Supporters of mass legalization often argue that immigrants will bolster the workforce and stabilize entitlement programs. After all, most illegal aliens are of working age. But this argument ignores the wage suppression and job displacement that often accompany large-scale immigration.

Harvard economist George Borjas found that illegal immigration reduces wages for low-skilled native workers, particularly those without high school diplomas. In sectors like construction, agriculture, and hospitality, American citizens are increasingly displaced by cheaper, illegal labor. This not only erodes wages but also undermines the tax base needed to fund Social Security and Medicaid.

Moreover, the fiscal drain extends beyond payroll taxes. The Center for Immigration Studies estimates a lifetime net cost of $68,000 per illegal alien, largely due to low education levels and higher use of means-tested programs. Medicare, in particular, faces pressure from emergency care provisions and long-term eligibility expansions. Legalization would only accelerate this trend.

Intergenerational Consequences

The most troubling aspect of this debate is its impact on generational equity. Older Americans, many of whom support illegal migration policies out of compassion or nostalgia, may not realize that their benefits are at risk. Social Security is already projected to run short by 2033, triggering a 23% cut in benefits unless reforms are enacted. Adding millions of new claimants, many of whom contributed far less, will force painful choices:

  • Raise the retirement age to 68 or beyond.
  • Increase payroll taxes on younger workers.
  • Reduce benefit formulas for future retirees.
  • Means-test benefits, undermining the universality of the program.

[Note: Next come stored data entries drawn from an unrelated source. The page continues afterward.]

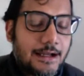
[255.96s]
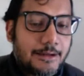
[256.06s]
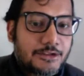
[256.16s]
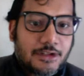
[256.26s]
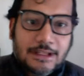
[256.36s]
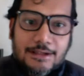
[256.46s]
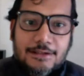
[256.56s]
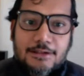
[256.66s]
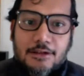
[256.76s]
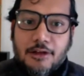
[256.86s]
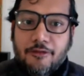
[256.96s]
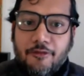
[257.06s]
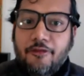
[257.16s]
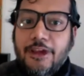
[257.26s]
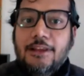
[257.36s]
so that it doesn't
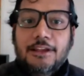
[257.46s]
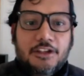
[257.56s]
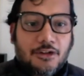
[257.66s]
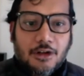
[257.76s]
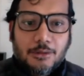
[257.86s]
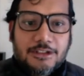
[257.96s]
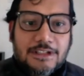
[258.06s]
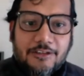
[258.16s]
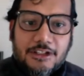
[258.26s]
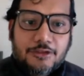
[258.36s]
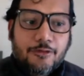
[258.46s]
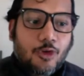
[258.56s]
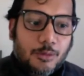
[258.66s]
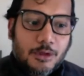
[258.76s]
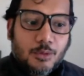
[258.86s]
feel like you're always having this
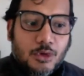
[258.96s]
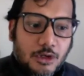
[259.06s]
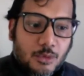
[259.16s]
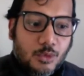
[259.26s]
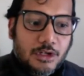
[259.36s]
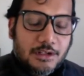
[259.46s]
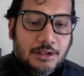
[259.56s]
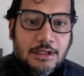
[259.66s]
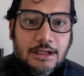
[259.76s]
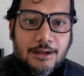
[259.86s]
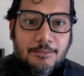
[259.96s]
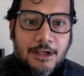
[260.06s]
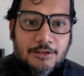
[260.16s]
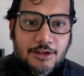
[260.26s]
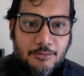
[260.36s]
formal one-on-one
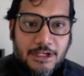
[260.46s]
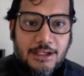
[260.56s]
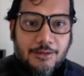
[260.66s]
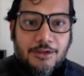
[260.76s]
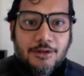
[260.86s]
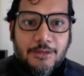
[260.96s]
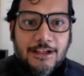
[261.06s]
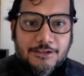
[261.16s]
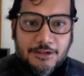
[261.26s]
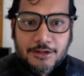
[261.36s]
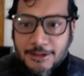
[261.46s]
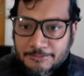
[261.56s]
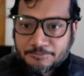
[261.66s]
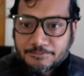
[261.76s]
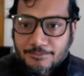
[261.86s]
sort of meeting with your manager,
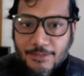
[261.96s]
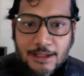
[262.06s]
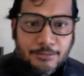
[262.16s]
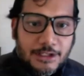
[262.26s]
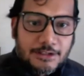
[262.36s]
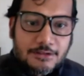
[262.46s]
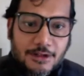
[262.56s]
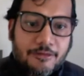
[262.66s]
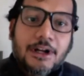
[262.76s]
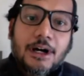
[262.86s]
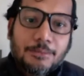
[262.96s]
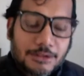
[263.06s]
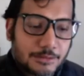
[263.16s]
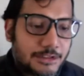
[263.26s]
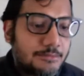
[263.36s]
but it's sort of
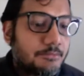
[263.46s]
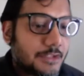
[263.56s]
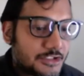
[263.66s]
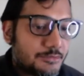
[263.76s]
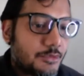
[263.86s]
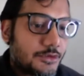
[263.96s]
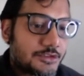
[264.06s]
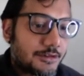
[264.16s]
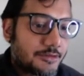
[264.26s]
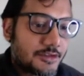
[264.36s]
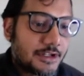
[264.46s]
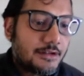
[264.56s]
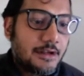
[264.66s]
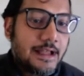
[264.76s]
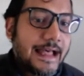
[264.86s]
coupled with much more sort of
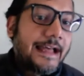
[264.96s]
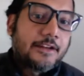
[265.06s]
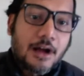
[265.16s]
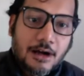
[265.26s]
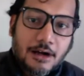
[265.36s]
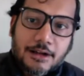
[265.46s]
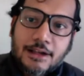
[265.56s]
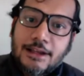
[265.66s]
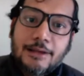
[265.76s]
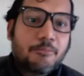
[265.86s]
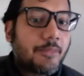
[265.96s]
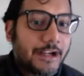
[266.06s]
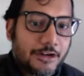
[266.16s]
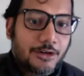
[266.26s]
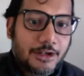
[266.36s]
ad hoc
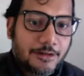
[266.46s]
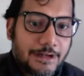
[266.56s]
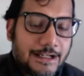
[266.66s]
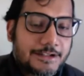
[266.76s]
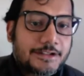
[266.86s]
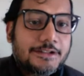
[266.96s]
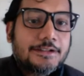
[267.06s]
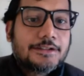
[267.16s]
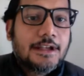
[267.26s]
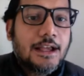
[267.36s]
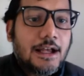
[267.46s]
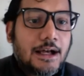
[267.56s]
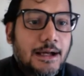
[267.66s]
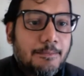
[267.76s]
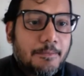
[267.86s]
micro interactions
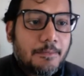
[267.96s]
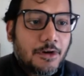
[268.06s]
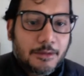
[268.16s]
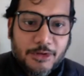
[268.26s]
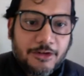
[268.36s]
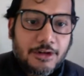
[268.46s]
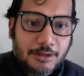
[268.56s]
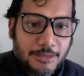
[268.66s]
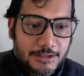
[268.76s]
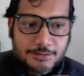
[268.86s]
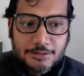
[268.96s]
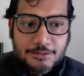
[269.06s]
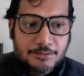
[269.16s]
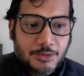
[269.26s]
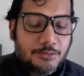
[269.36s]
on a periodic basis
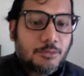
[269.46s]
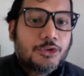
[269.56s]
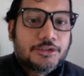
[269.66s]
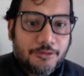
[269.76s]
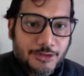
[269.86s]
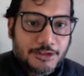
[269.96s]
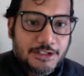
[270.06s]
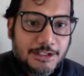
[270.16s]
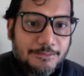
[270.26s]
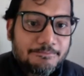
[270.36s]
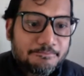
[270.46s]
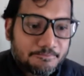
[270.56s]
with most of your team.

These changes won’t affect the wealthy. They’ll hit the middle class, the very people who built the system and now rely on it. And they’ll hit the rising generation hardest, forcing them to pay more for benefits they may never receive.

Why the Silence?

Why don’t we talk about this? Why do older Americans, who have the most to lose, support policies that could erode their own retirement security?

Many see immigration through the lens of their own family histories—grandparents who came through Ellis Island, parents who worked hard to build a better life. They forget that those immigrants came legally, often with sponsors, and without access to entitlements. Today’s immigration landscape is fundamentally different.

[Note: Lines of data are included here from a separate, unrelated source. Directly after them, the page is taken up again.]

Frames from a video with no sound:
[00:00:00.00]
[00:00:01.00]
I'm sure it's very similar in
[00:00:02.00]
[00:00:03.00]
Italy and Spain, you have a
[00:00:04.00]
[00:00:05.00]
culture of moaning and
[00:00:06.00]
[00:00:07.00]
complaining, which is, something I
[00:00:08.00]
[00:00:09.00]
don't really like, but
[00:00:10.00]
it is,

Another reason is media and political messaging. The debate is framed as compassion versus cruelty, not sustainability versus collapse. Few politicians dare to speak the truth: that compassion without contribution is a recipe for fiscal ruin.

Finally, there’s a disconnect between policy and personal impact. Retirees may assume their benefits are locked in, unaware that future COLA adjustments, spousal benefits, and lifetime caps could be trimmed to accommodate new claimants. They may not connect their decades of contributions to the redistribution effects that legalization could trigger.

A Call for Critical Thinking

The older generation and the younger generation alike are, perhaps unknowingly, supporting their own financial demise at the expense of illegal aliens who should not be in the country to begin with. The question must be asked: why can’t they see beyond the talking points? Why do so many blindly support policies that will affect them deeply later—policies that will erode their retirement, suppress their wages, and burden their children?

America is a nation of immigrants, but also a nation of laws, systems, and promises. Social Security and Medicaid are not infinite wells. They are fragile compacts between generations. To preserve them, we must confront hard truths, not just comforting narratives.

Americans need to think with clear heads, not heated emotions. If millions of people who entered the country illegally are naturalized, workers nearing retirement will see their benefits erode, while younger workers will face higher taxes to sustain the system. The younger will pay, the older will sacrifice, and everyone in between will bear the burden—without having truly consented to these outcomes. What was once designed as a safeguard for those who worked and sacrificed may instead become a mechanism of redistribution, eroding the very promise of security it was meant to uphold.